L’utilisation d’une feuille d’or pour habiller les objets est attestée dès le IIIe millénaire av. J.-C. en Égypte. Parce que l’or est un métal précieux, il est employé pour anoblir des créations. Inoxydable, auréolant les objets (du latin « aurum », or), il permet de les sacraliser. Inaltérable, il est lié à l’éternel, d’où son utilisation dans les objets faisant lien avec le divin et funéraires.
Son caractère ductile – élastique et malléable – lui permet d’être étiré et aplati en très fines feuilles. Les méthodes actuelles permettent d’obtenir, après battage, des feuilles d’une épaisseur d’un micron. On peut ainsi donner à un objet l’apparence de l’or massif, tout en utilisant une quantité infime de métal.
Présentes, autour de la Méditerranée, dans les mondes égyptien, gréco-romain et byzantin, les techniques de dorure à la feuille d’or seront codifiées en Italie, au XVe siècle, par Cennino Cennini dans son Libro dell’arte. Depuis, les doreurs utilisent à peu de variantes près les mêmes préparations et les mêmes outils : coussin, palette, couteau, mouilleux, appuyeux, pierre d’agate.
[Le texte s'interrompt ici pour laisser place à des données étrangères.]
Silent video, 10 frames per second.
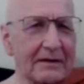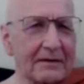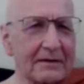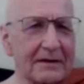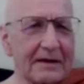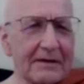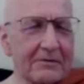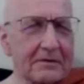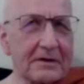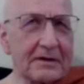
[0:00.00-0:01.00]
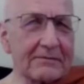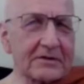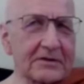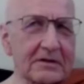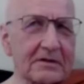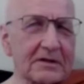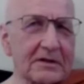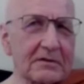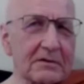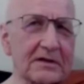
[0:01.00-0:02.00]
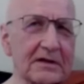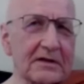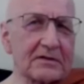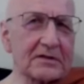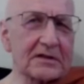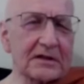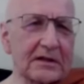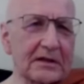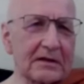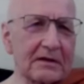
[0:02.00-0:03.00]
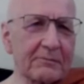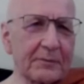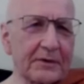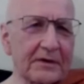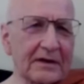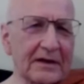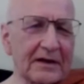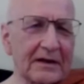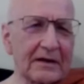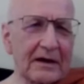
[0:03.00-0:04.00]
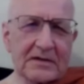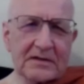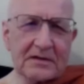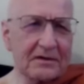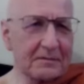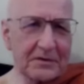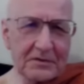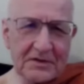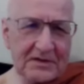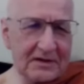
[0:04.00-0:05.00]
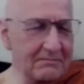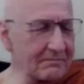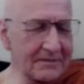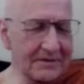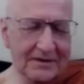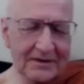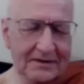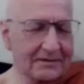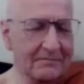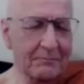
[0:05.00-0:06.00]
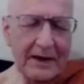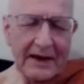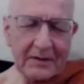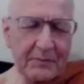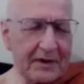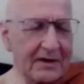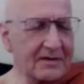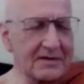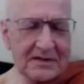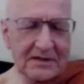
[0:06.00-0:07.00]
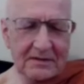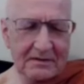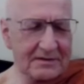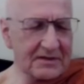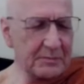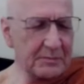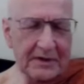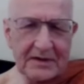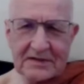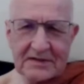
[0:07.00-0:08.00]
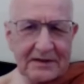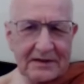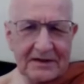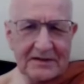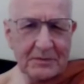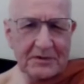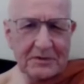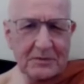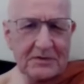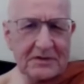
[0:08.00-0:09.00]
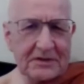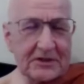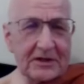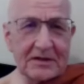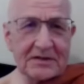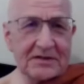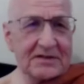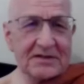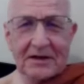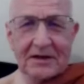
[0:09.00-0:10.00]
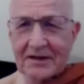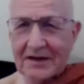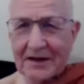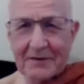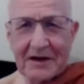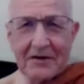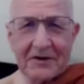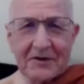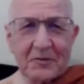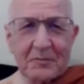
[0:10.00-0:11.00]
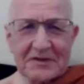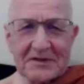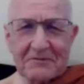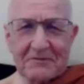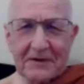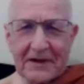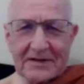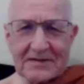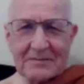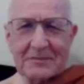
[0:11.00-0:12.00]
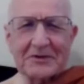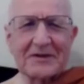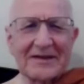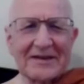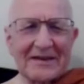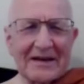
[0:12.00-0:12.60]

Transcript: never taught yoga, interestingly enough, but I saw him do some back bends and splits and things which were just stunning. I mean, how can you be so flexible?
Cette technique est utilisée pour habiller les bois : cadres, statues, moulures… Elle consiste à appliquer une préparation de colle de peau de lapin et de plâtre (blanc de Meudon, de Bologne, d’Espagne…) sur la surface préalablement nettoyée. Ces nombreuses couches – on en applique jusqu’à 17 sur certaines pièces – ménagent une zone tampon entre le bois et la feuille d’or.
Cet enduit est poncé, réparé (l’étape durant laquelle le plâtre est sculpté) et nettoyé. Puis il est recouvert d’une préparation argileuse : l’assiette, qui clôt les pores du plâtre et qui donne une certaine tonalité à l’or. Le plus souvent, l’assiette est de couleur rouge : on l’aperçoit sous la dorure d’un cadre ancien.
L’objet est alors prêt pour l’étape de la dorure proprement dite. En mouillant la surface, les colles des préparations successives sont réactivées. On peut y déposer la feuille d’or. Une fois l’eau absorbée, la feuille est frottée aux endroits où la surface doit être brillante, à l’aide d’une pierre d’agate. Les parties mates sont recouvertes de colle : c’est le matage. Enfin, l’étape finale, la patine, consiste à appliquer une composition de pigments et de colle, pour éteindre ou allumer l’or.
Cette technique est utilisée sur des supports plus fragiles face à l’humidité : éléments d’architecture, grilles de parc, éléments de faîtage, coupole.
La colle utilisée aujourd’hui n’est plus faite par le doreur lui-même. Cette mixtion peut être à l’eau ou à l’huile. La colle est posée sur une surface préalablement vernie. Pour devenir active, elle a besoin d’un certain temps, qui dépend du type de mixtion et des conditions atmosphériques. Elle est alors dite « amoureuse », c’est à dire à prête recevoir la feuille d’or. Une fois la surface recouverte d’or, elle peut être vernie.
Anne Brun nettoie, sèche et prépare des végétaux qui ont séché sur pied, dans la nature, ou à plat dans un herbier. Elle est attentive à ne les cueillir ni trop tôt, ni trop tard, pour que leur forme demeure stable et leurs accroches solides.
Elle y dépose au pinceau, sur une couche de colle, une feuille d’or à 24 carats, fine et souple. Les échardes d’or en excès, qui n’épousent pas la forme de la plante, sont épousseté à l’« appuyeux » : un pinceau délicat, en petit gris. C’est l’étape du chiquetage.
Les matériaux initiaux d’Anne sont éphémères. Dans la nature, ils disparaîtraient en quelques mois ou en quelques années. Séchés et dorés, ils se conserveront des décennies. Leurs cloches de verre les protègent de la poussière, afin que le métal précieux garde son éclat.